Problem to solve
Write out the records word for word, with no pictures.

BEGIN

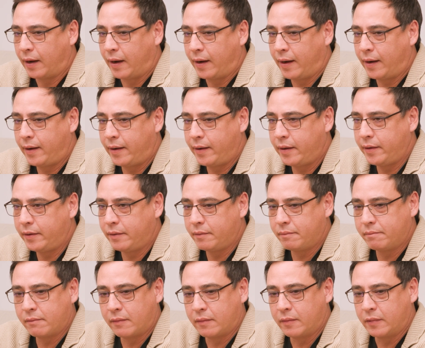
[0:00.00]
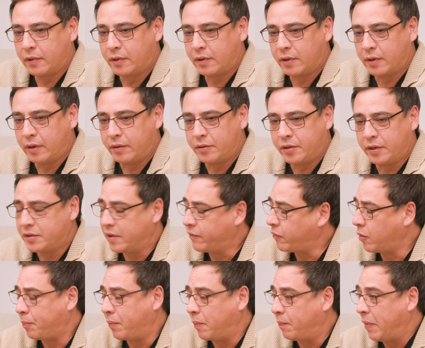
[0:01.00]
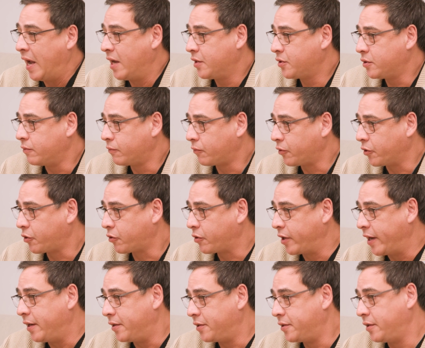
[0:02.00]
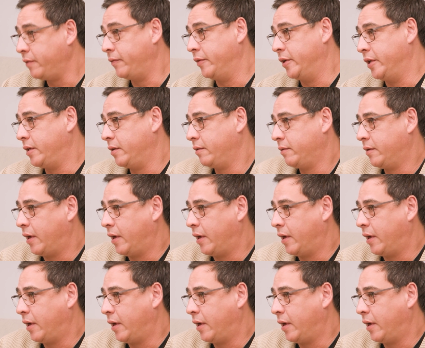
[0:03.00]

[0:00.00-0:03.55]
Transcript: I just have a passion for creativity.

END

Task response
[0:00.00]
[0:01.00]
[0:02.00]
[0:03.00]

[0:00.00-0:03.55]
Transcript: I just have a passion for creativity.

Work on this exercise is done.